- Task statement
Pictures in the data below are not part of the copy; transcribe everything else exactly.

- Records for processing

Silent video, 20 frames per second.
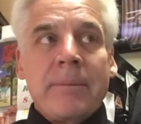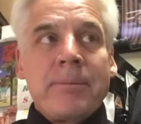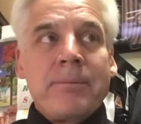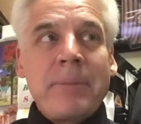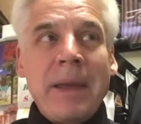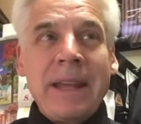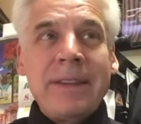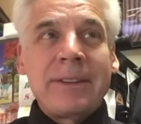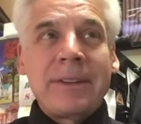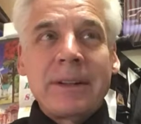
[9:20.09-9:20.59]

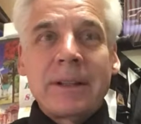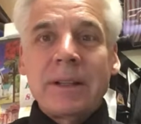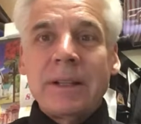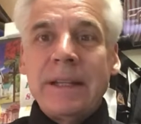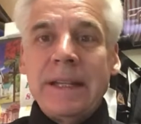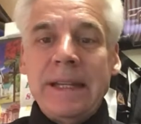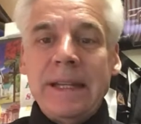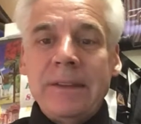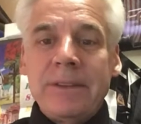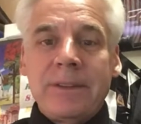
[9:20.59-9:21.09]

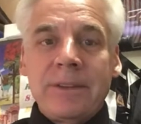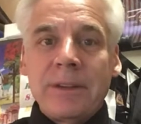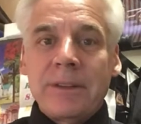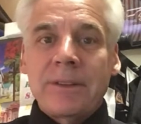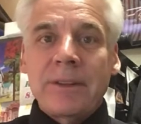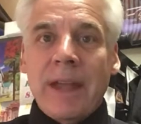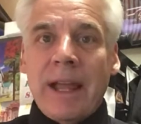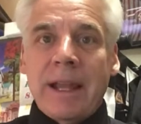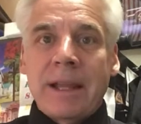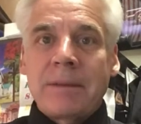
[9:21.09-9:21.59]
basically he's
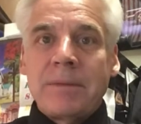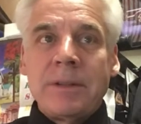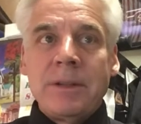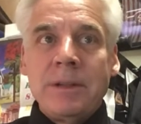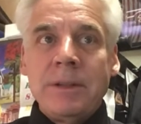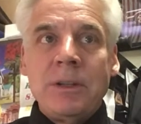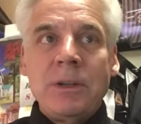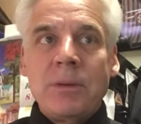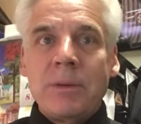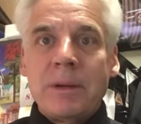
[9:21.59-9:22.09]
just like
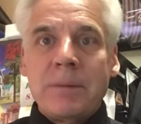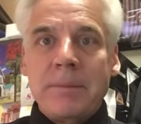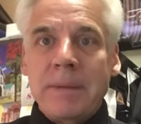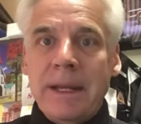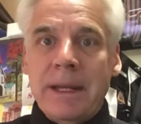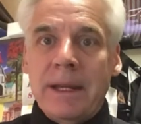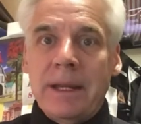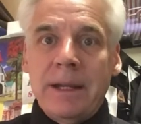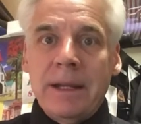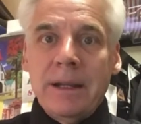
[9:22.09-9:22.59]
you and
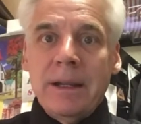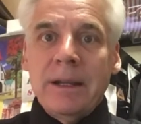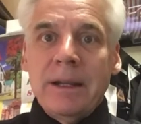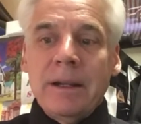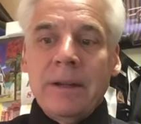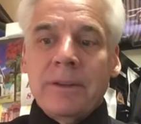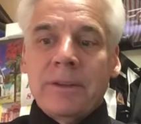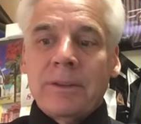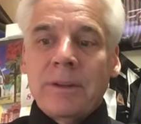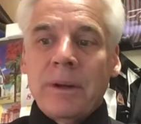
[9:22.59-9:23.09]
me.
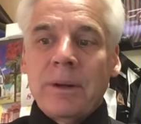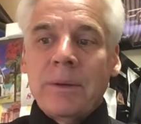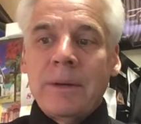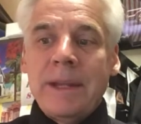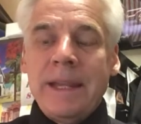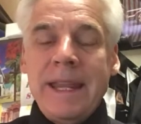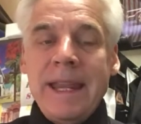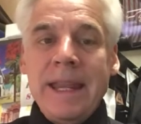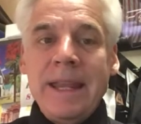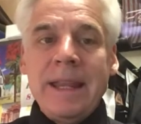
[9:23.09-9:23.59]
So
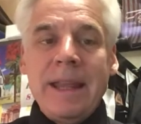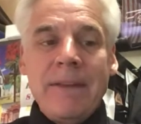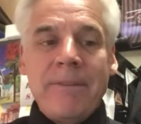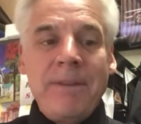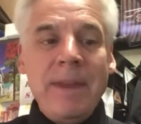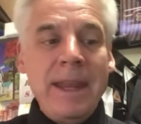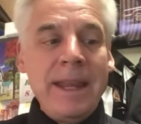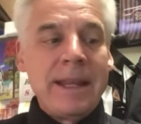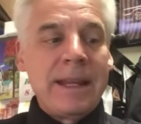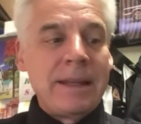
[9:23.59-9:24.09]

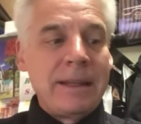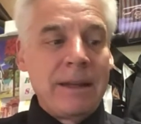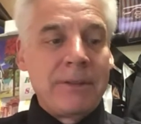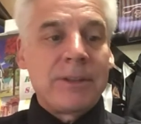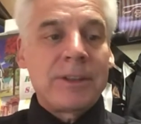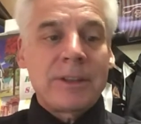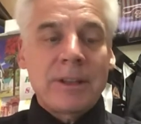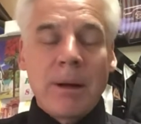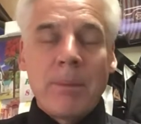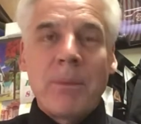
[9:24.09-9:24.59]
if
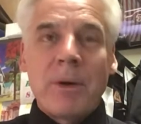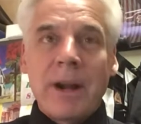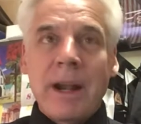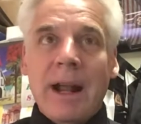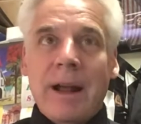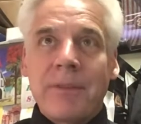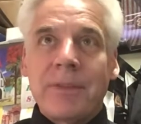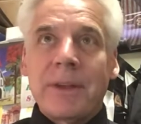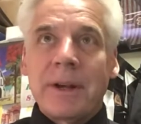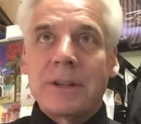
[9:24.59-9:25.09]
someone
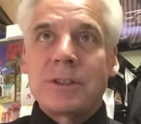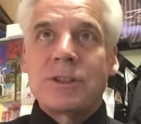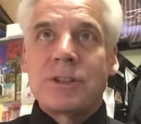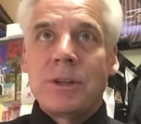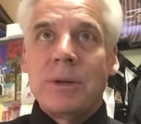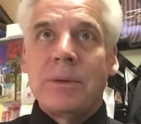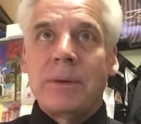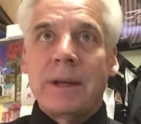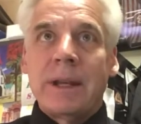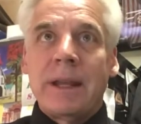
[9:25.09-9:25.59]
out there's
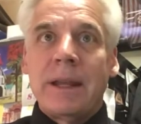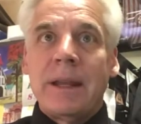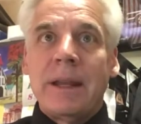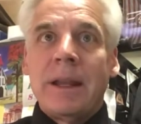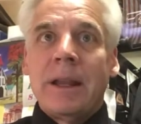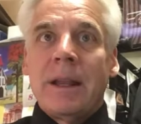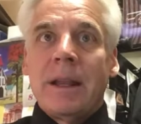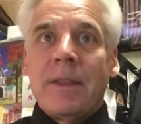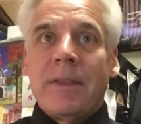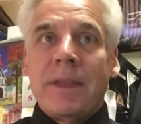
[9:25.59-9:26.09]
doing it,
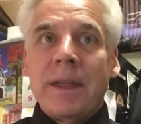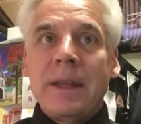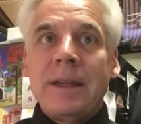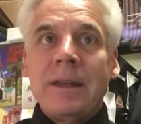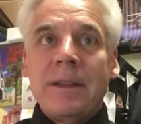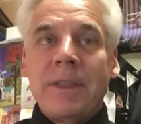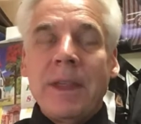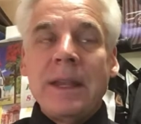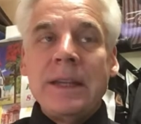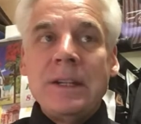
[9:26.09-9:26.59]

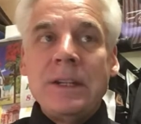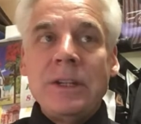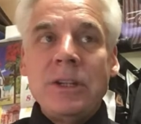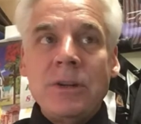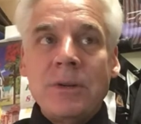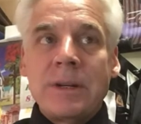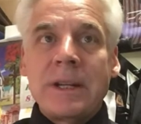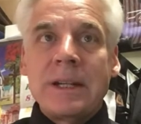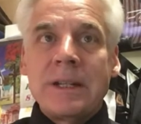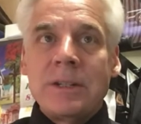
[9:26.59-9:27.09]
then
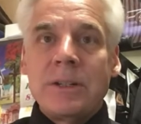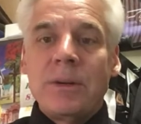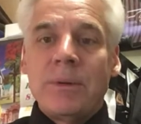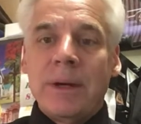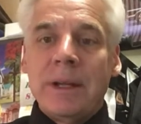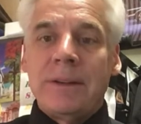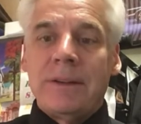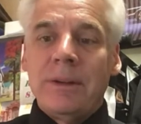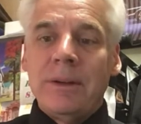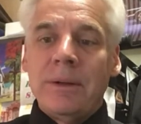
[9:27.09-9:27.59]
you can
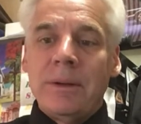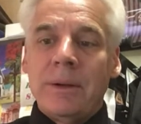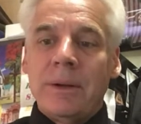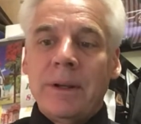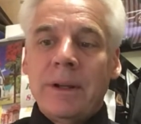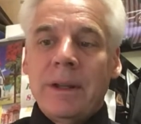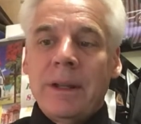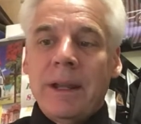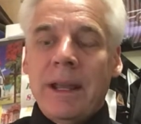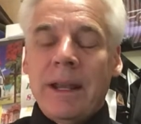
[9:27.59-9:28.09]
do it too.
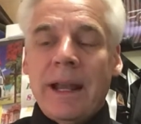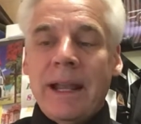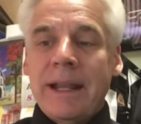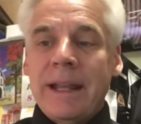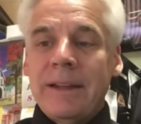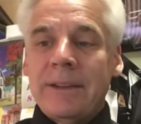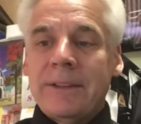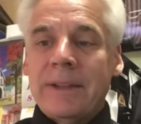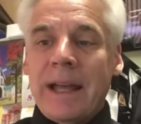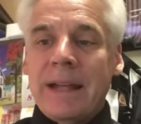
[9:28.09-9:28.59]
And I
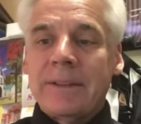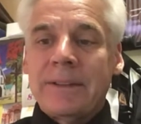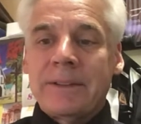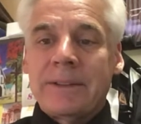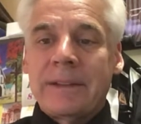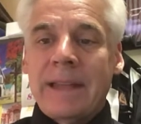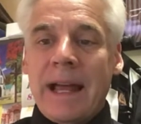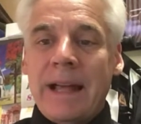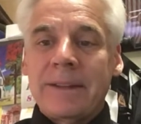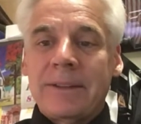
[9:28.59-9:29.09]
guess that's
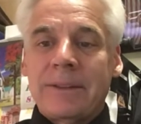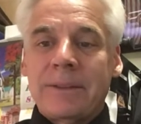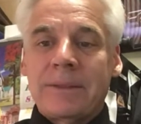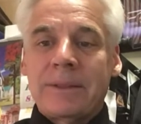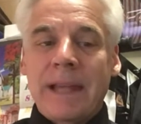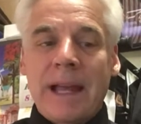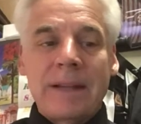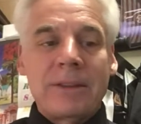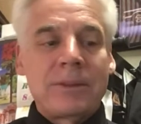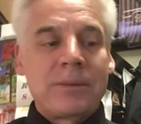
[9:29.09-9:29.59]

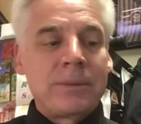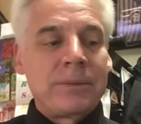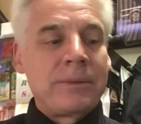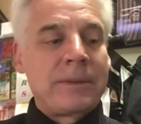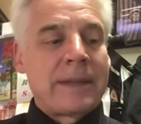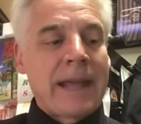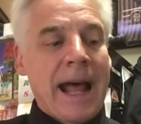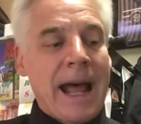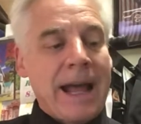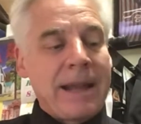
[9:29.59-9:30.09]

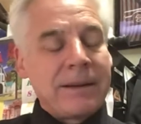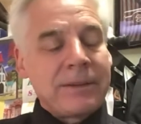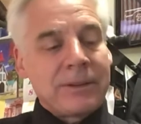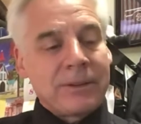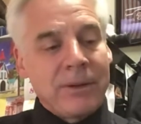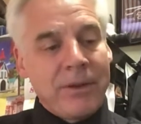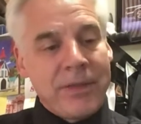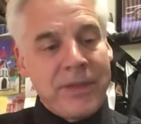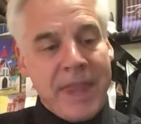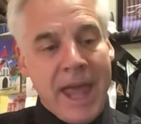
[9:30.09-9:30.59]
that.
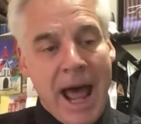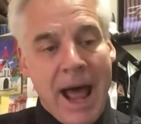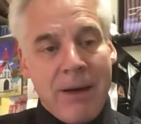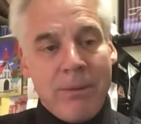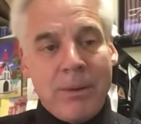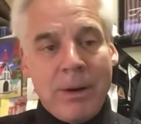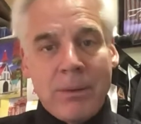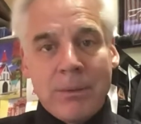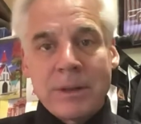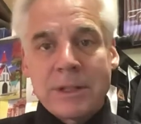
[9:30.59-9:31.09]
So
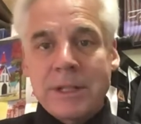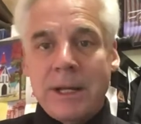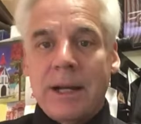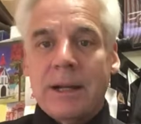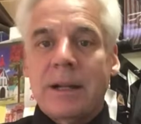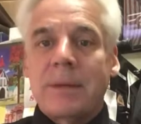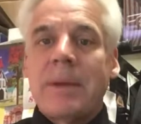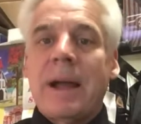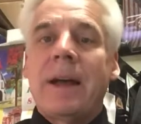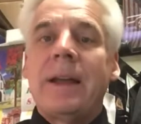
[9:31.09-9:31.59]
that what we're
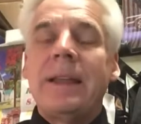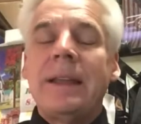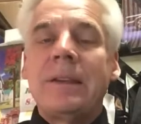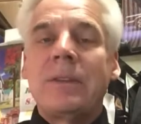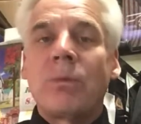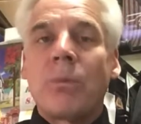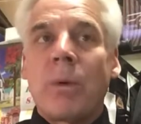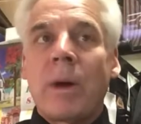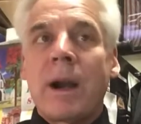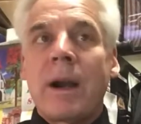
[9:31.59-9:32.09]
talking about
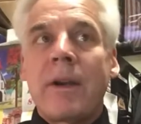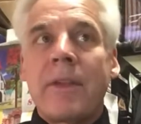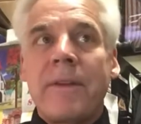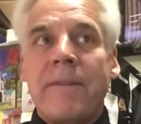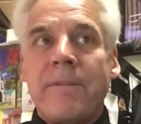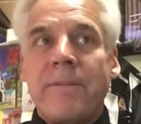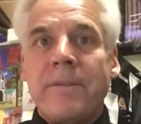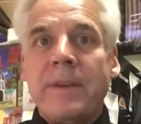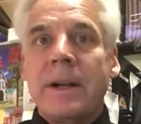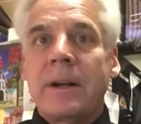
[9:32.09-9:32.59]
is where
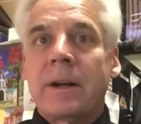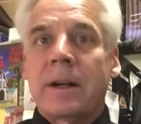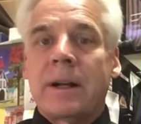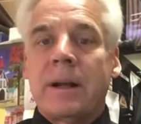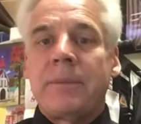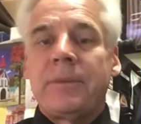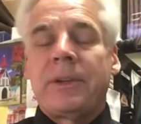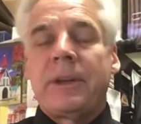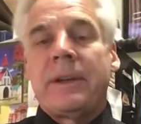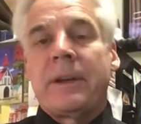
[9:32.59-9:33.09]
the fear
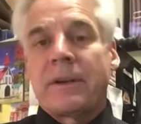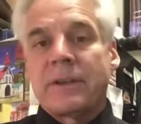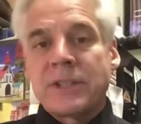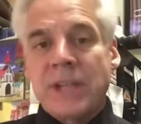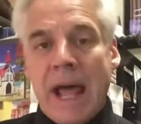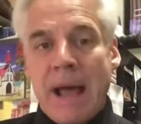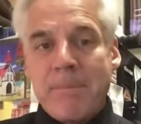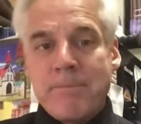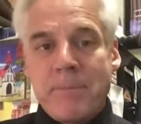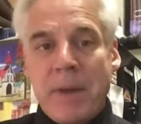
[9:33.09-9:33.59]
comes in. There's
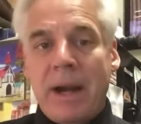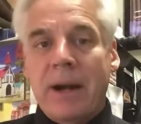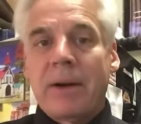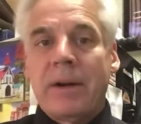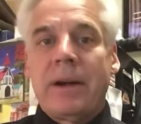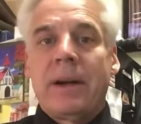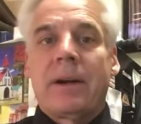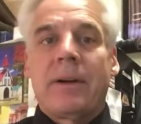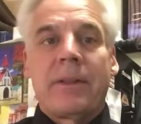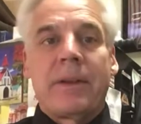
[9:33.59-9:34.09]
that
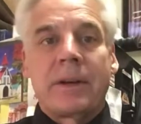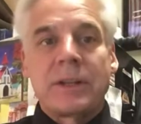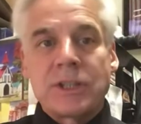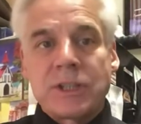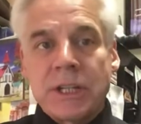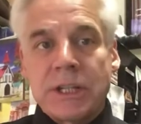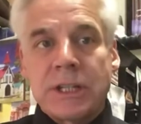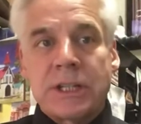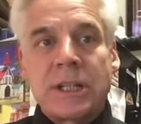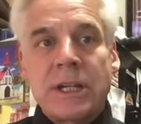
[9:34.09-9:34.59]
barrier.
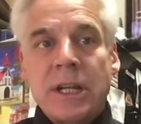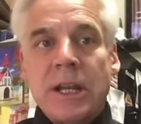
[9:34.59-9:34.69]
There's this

- Answer for the task
Silent video, 20 frames per second.
[9:20.09-9:20.59]

[9:20.59-9:21.09]

[9:21.09-9:21.59]
basically he's
[9:21.59-9:22.09]
just like
[9:22.09-9:22.59]
you and
[9:22.59-9:23.09]
me.
[9:23.09-9:23.59]
So
[9:23.59-9:24.09]

[9:24.09-9:24.59]
if
[9:24.59-9:25.09]
someone
[9:25.09-9:25.59]
out there's
[9:25.59-9:26.09]
doing it,
[9:26.09-9:26.59]

[9:26.59-9:27.09]
then
[9:27.09-9:27.59]
you can
[9:27.59-9:28.09]
do it too.
[9:28.09-9:28.59]
And I
[9:28.59-9:29.09]
guess that's
[9:29.09-9:29.59]

[9:29.59-9:30.09]

[9:30.09-9:30.59]
that.
[9:30.59-9:31.09]
So
[9:31.09-9:31.59]
that what we're
[9:31.59-9:32.09]
talking about
[9:32.09-9:32.59]
is where
[9:32.59-9:33.09]
the fear
[9:33.09-9:33.59]
comes in. There's
[9:33.59-9:34.09]
that
[9:34.09-9:34.59]
barrier.
[9:34.59-9:34.69]
There's this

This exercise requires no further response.